Reputation: 477
I am new to python and am trying to scrape data from the following site. Although this code worked for a different site i cannot get it to work for nextgen stats. anyone have any thoughts as to why? below is my code and the error i am getting
import pandas as pd
import numpy as np
import html5lib
urlwk1 = 'https://nextgenstats.nfl.com/stats/receiving/2020/1'
urlwk2 = 'https://nextgenstats.nfl.com/stats/receiving/2020/2'
df11 = pd.read_html(urlwk1)
df11[0].to_csv ('NFL_Receiving_Page1.csv', index=False) #index false gets rid of index listing that appears as the very first column in the csv
Below is the error I am getting
df11 = pd.read_html(urlwk1) Traceback (most recent call last): File "", line 1, in File "C:\Users\USERX\AppData\Local\Packages\PythonSoftwareFoundation.Python.3.7_qbz5n2kfra8p0\LocalCache\local-packages\Python37\site-packages\pandas\util_decorators.py", line 296, in wrapper return func(*args, **kwargs) File "C:\Users\USERX\AppData\Local\Packages\PythonSoftwareFoundation.Python.3.7_qbz5n2kfra8p0\LocalCache\local-packages\Python37\site-packages\pandas\io\html.py", line 1101, in read_html displayed_only=displayed_only, File "C:\Users\USERX\AppData\Local\Packages\PythonSoftwareFoundation.Python.3.7_qbz5n2kfra8p0\LocalCache\local-packages\Python37\site-packages\pandas\io\html.py", line 917, in _parse raise retained File "C:\Users\USERX\AppData\Local\Packages\PythonSoftwareFoundation.Python.3.7_qbz5n2kfra8p0\LocalCache\local-packages\Python37\site-packages\pandas\io\html.py", line 898, in _parse tables = p.parse_tables() File "C:\Users\USERX\AppData\Local\Packages\PythonSoftwareFoundation.Python.3.7_qbz5n2kfra8p0\LocalCache\local-packages\Python37\site-packages\pandas\io\html.py", line 217, in parse_tables tables = self._parse_tables(self._build_doc(), self.match, self.attrs) File "C:\Users\USERX\AppData\Local\Packages\PythonSoftwareFoundation.Python.3.7_qbz5n2kfra8p0\LocalCache\local-packages\Python37\site-packages\pandas\io\html.py", line 547, in _parse_tables raise ValueError("No tables found") ValueError: No tables found df11[0].to_csv ('NFL_Receiving_Page1.csv', index=False) #index false gets rid of index listing that appears as the very first column in the csv Traceback (most recent call last): File "", line 1, in NameError: name 'df11' is not defined
Upvotes: 1
Views: 315
Reputation: 3618
Pandas pandas.read_html
is not capable of parsing dynamically loading html tables.

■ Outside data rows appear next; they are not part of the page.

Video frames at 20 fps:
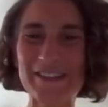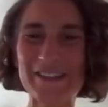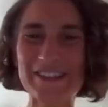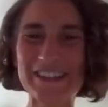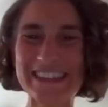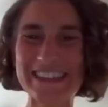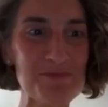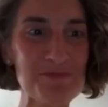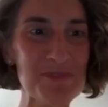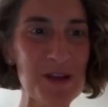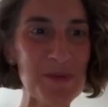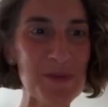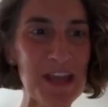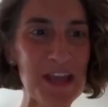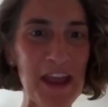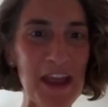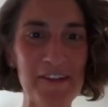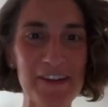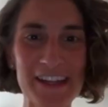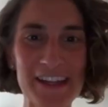you. Maybe
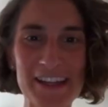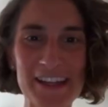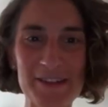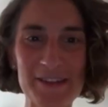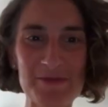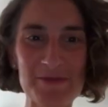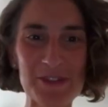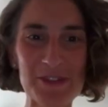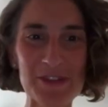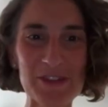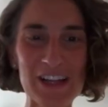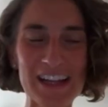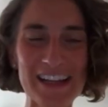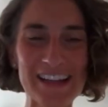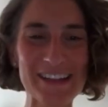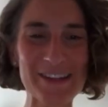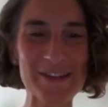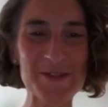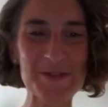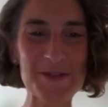Eric, would you like
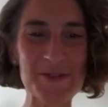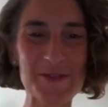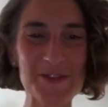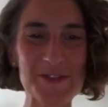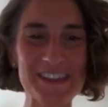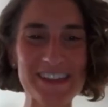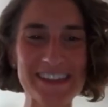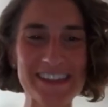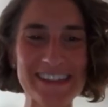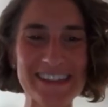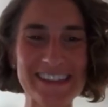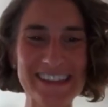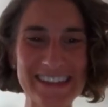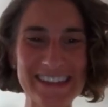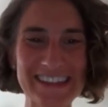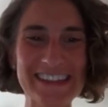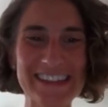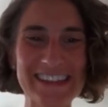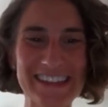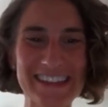to
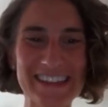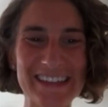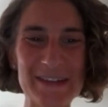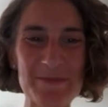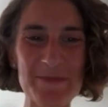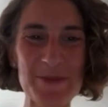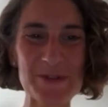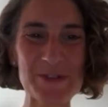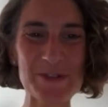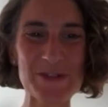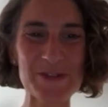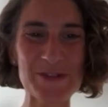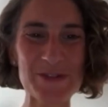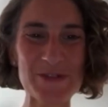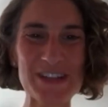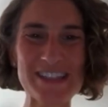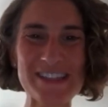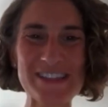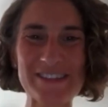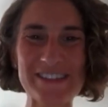pose your
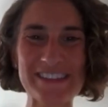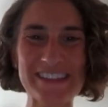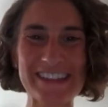question?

This page is fetching that table data using an API call
You can use this below code to fetch and parse the API response
import requests
import pandas as pd
headers = {
'accept': 'application/json, text/plain, */*',
'user-agent': 'Mozilla/5.0 (Windows NT 10.0; Win64; x64) AppleWebKit/537.36 (KHTML, like Gecko) Chrome/85.0.4183.121 Safari/537.36',
'referer': 'https://nextgenstats.nfl.com/',
'accept-language': 'en-US,en;q=0.9,hi;q=0.8',
}
response = requests.get('https://appapi.ngs.nfl.com/statboard/receiving?season=2020&seasonType=REG&week=2', headers=headers)
df = pd.read_json(response.content)
df.to_csv ('NFL_Receiving_Page1.csv', index=False)
See it in action here
Upvotes: 1
Reputation: 998
Read HTML using Selenium Driver and read html
I think the page address you mentioned is dynamically loading. Please refer to the post above and then try the code below.
from selenium import webdriver
from selenium.webdriver.chrome.options import Options
import pandas as pd
import time
chrome_options = Options()
chrome_options.add_argument('--headless')
chrome_options.add_argument('--no-sandbox')
chrome_options.add_argument('--disable-dev-shm-usage')
chromedriver_path = '/home/user/chromedriver'
d = webdriver.Chrome(chromedriver_path,chrome_options=chrome_options)
d.get('https://nextgenstats.nfl.com/stats/receiving/2020/1')
time.sleep(3)
html = d.page_source
df = pd.read_html(html)
After you properly install chrome driver in whatever system you have, this code will work. Try setting time.sleep() as per your internet speed and chromedrive path as in your system.
Upvotes: 0